→ **TASK TO CARRY OUT**: Would you transcribe exactly the lines from the one containing "(125.35 s to 126.35 s)" to the last line of the data below, both ends included, but none of the pictures?

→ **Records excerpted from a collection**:

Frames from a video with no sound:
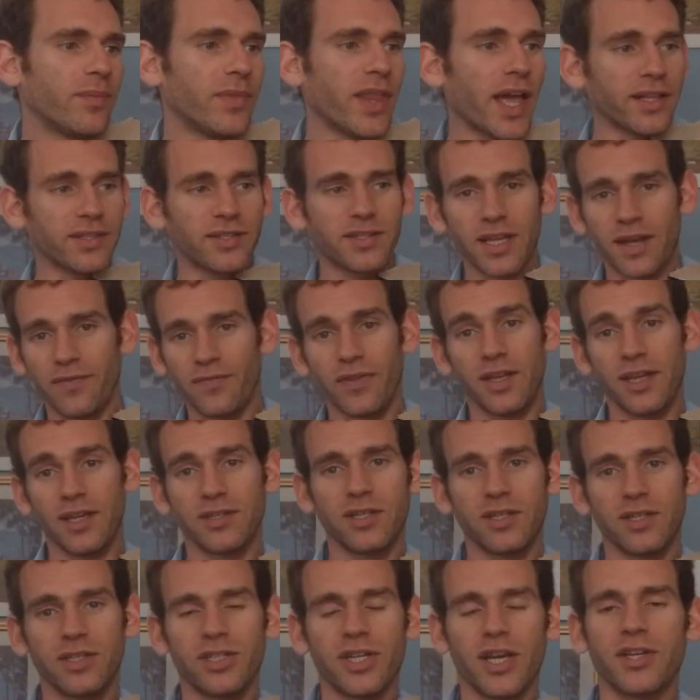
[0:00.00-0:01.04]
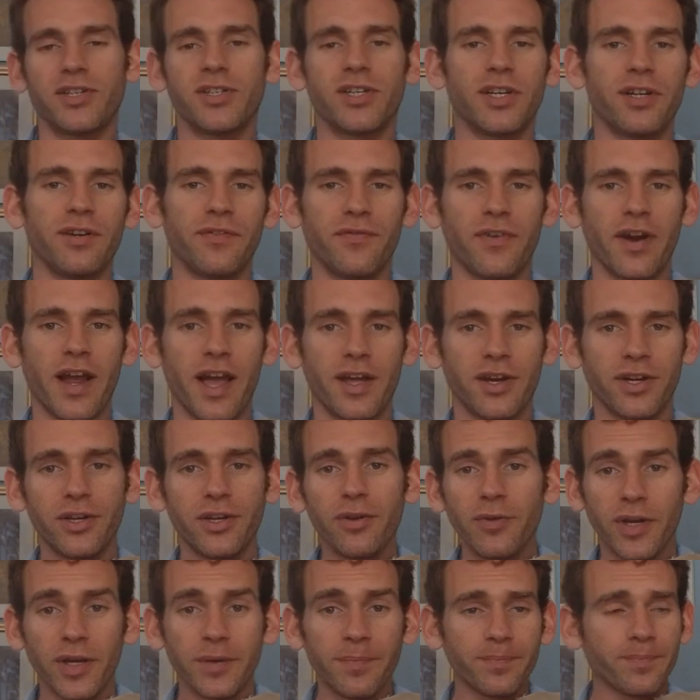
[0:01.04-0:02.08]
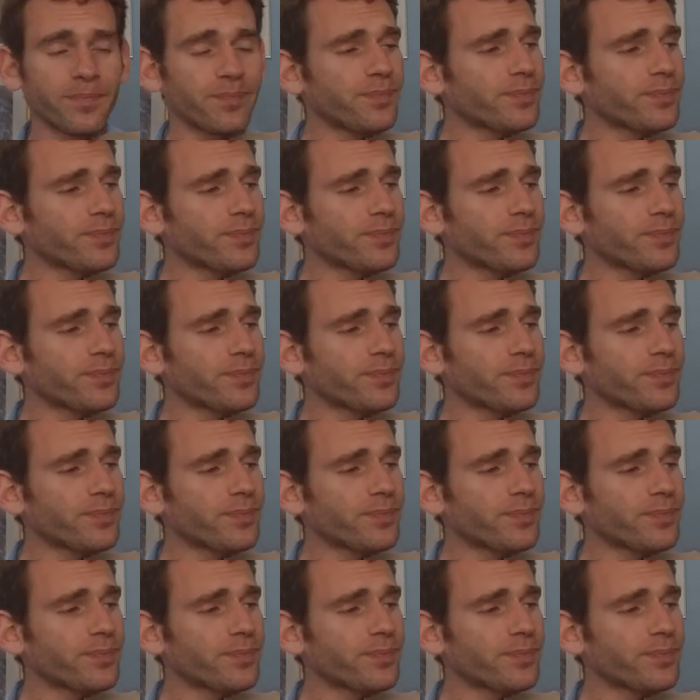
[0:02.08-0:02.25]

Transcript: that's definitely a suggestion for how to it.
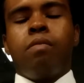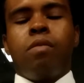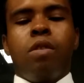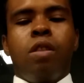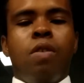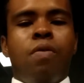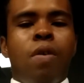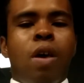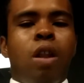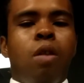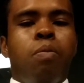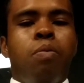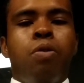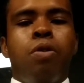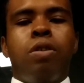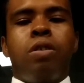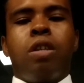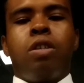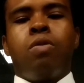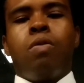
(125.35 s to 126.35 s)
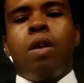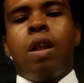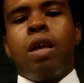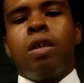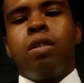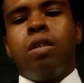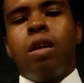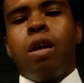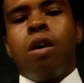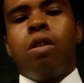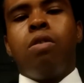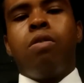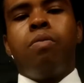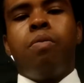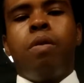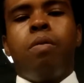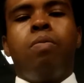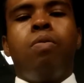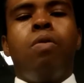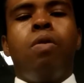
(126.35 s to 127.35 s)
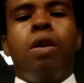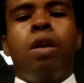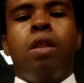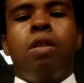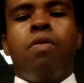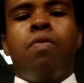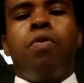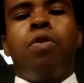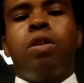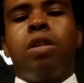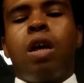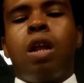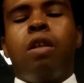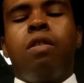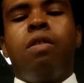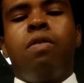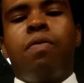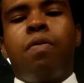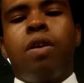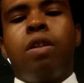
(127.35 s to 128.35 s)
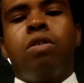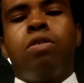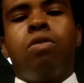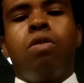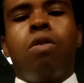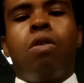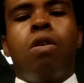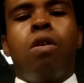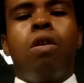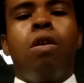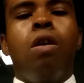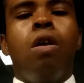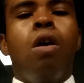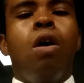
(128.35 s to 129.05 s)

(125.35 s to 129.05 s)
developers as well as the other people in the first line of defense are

→ **THE ANSWER**:
(125.35 s to 126.35 s)
(126.35 s to 127.35 s)
(127.35 s to 128.35 s)
(128.35 s to 129.05 s)

(125.35 s to 129.05 s)
developers as well as the other people in the first line of defense are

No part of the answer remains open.